Brief: Would it be possible to output exactly, and only, the lines below from the one holding "Frames from a" to the last line, both included, with every picture left out?

(Collected data entries)
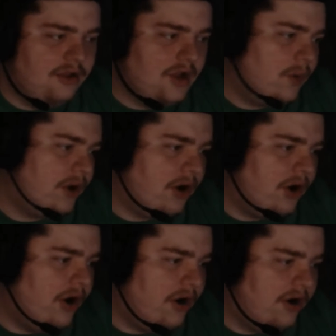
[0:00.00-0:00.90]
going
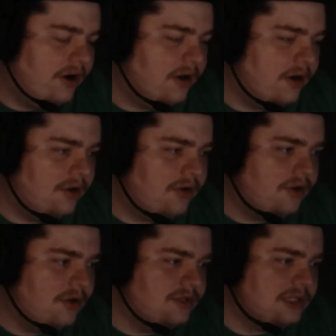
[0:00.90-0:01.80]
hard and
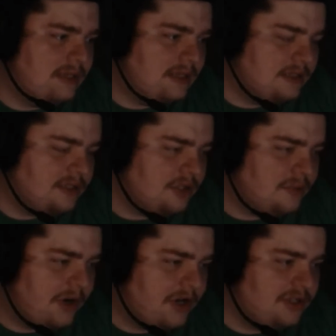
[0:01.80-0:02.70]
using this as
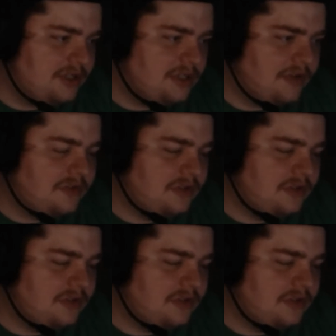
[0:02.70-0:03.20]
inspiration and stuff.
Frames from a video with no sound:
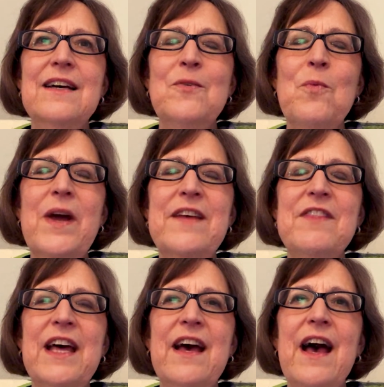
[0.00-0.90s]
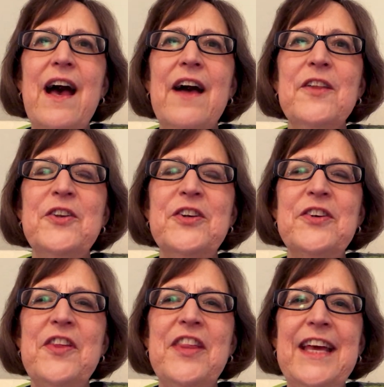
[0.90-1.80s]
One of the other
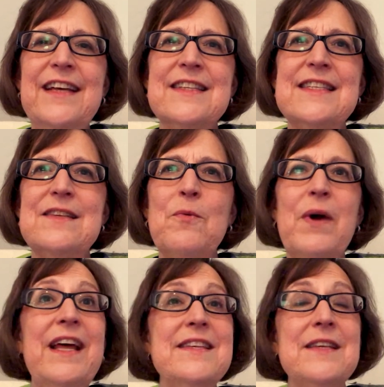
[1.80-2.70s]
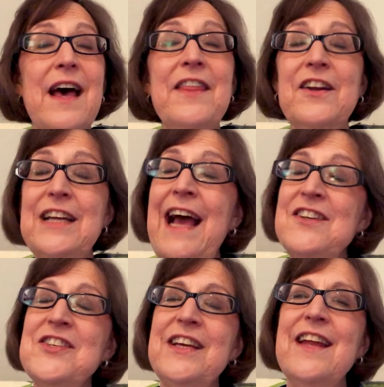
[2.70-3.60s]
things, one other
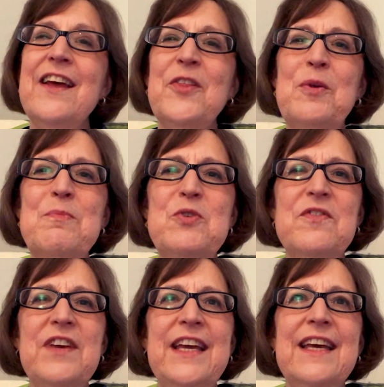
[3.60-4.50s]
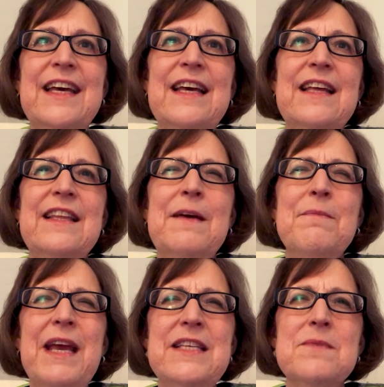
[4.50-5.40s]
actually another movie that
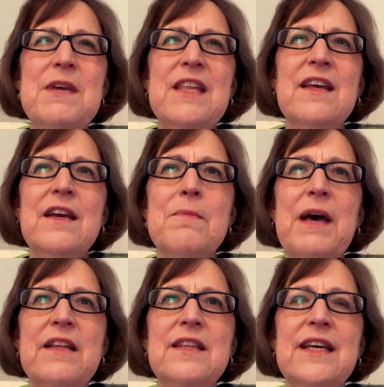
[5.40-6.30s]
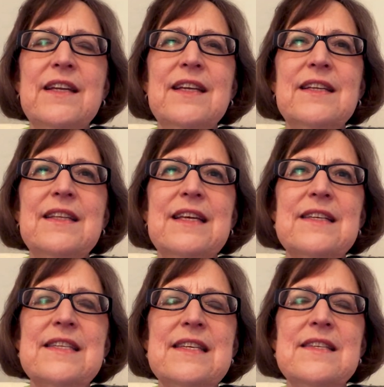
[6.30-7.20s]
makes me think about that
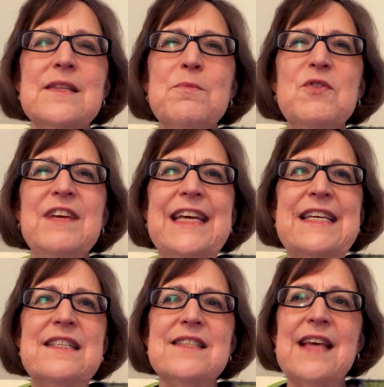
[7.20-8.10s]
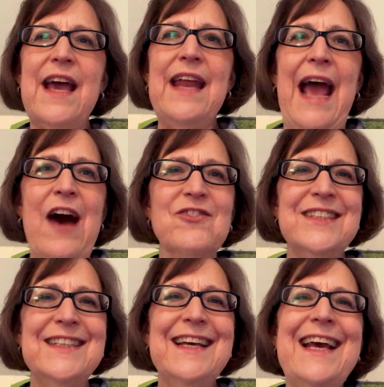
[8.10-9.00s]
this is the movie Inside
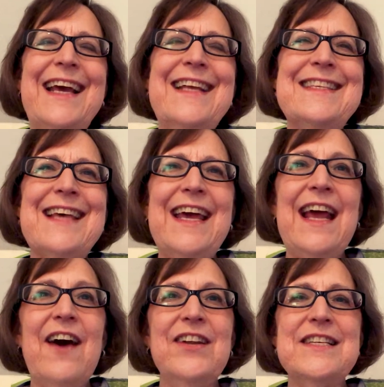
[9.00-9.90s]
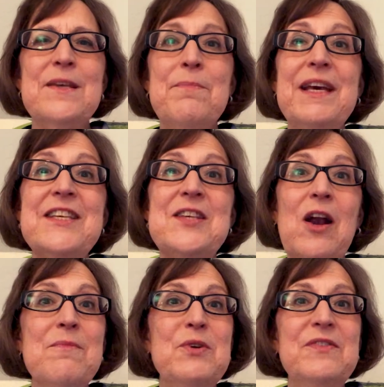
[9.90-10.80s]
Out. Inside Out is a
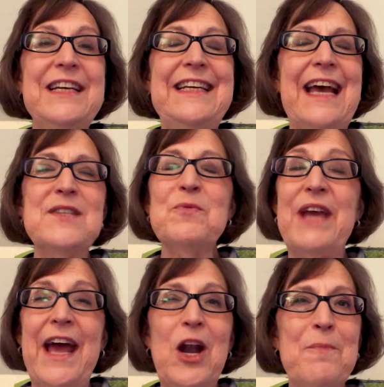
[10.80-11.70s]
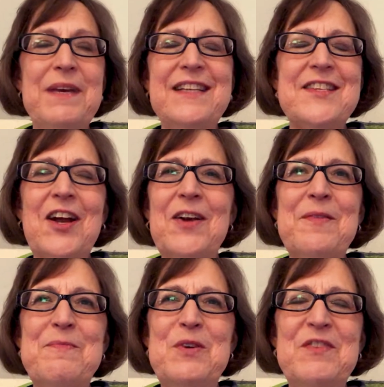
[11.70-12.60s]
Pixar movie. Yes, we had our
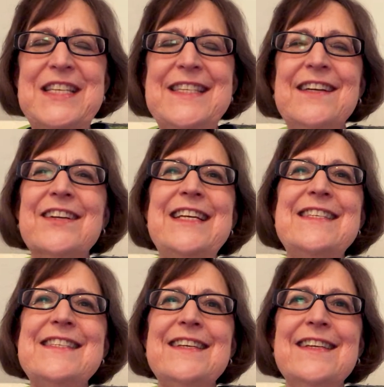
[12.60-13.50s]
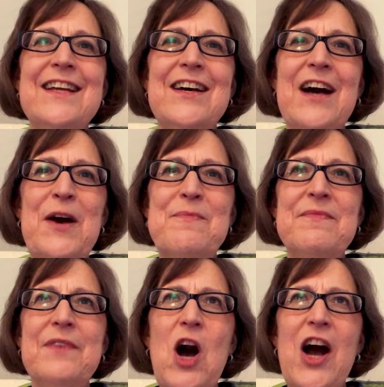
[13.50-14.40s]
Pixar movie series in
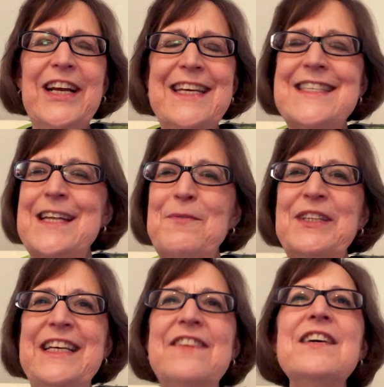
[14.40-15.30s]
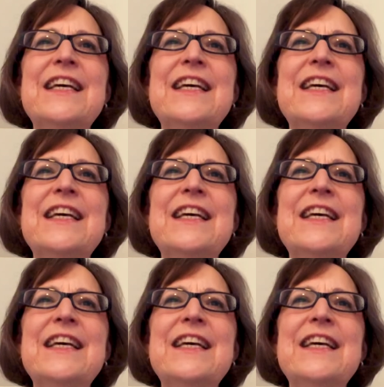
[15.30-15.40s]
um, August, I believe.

Response to the exercise:
Frames from a video with no sound:
[0.00-0.90s]
[0.90-1.80s]
One of the other
[1.80-2.70s]
[2.70-3.60s]
things, one other
[3.60-4.50s]
[4.50-5.40s]
actually another movie that
[5.40-6.30s]
[6.30-7.20s]
makes me think about that
[7.20-8.10s]
[8.10-9.00s]
this is the movie Inside
[9.00-9.90s]
[9.90-10.80s]
Out. Inside Out is a
[10.80-11.70s]
[11.70-12.60s]
Pixar movie. Yes, we had our
[12.60-13.50s]
[13.50-14.40s]
Pixar movie series in
[14.40-15.30s]
[15.30-15.40s]
um, August, I believe.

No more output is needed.